**Task statement**
Pull each line containing "with" out of the data and copy it.

Task data section start

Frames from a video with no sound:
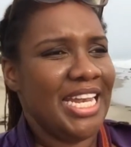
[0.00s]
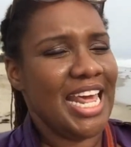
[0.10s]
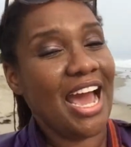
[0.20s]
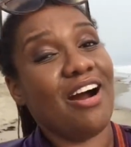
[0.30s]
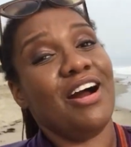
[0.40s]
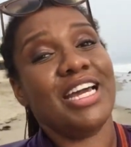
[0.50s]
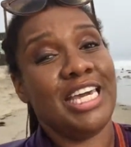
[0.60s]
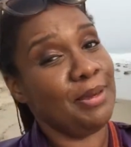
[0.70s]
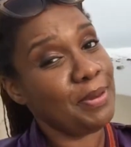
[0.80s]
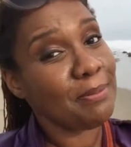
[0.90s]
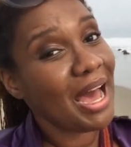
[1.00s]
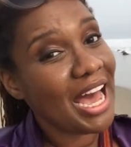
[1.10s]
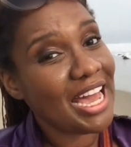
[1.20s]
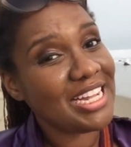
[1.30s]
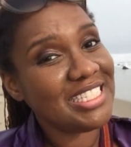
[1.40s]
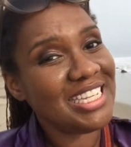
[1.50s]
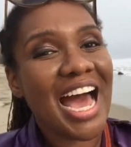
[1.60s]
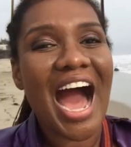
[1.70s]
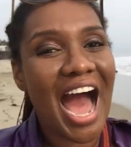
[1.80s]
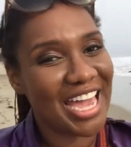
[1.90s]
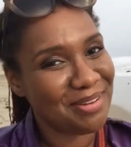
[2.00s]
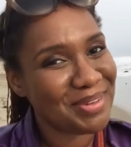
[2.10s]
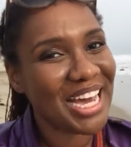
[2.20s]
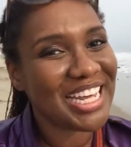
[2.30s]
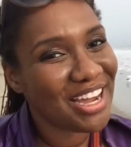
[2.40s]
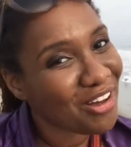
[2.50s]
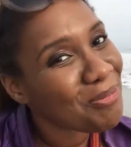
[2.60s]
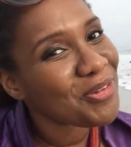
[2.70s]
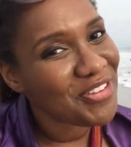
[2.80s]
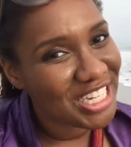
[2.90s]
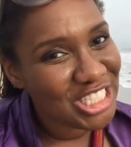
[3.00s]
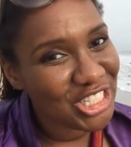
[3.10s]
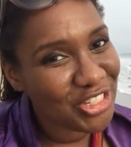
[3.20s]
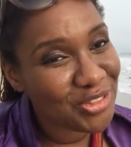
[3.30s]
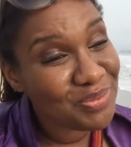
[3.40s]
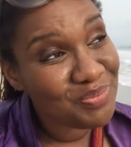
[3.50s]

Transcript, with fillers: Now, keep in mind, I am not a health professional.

Task data section end

**Exercise output**
Frames from a video with no sound:
Transcript, with fillers: Now, keep in mind, I am not a health professional.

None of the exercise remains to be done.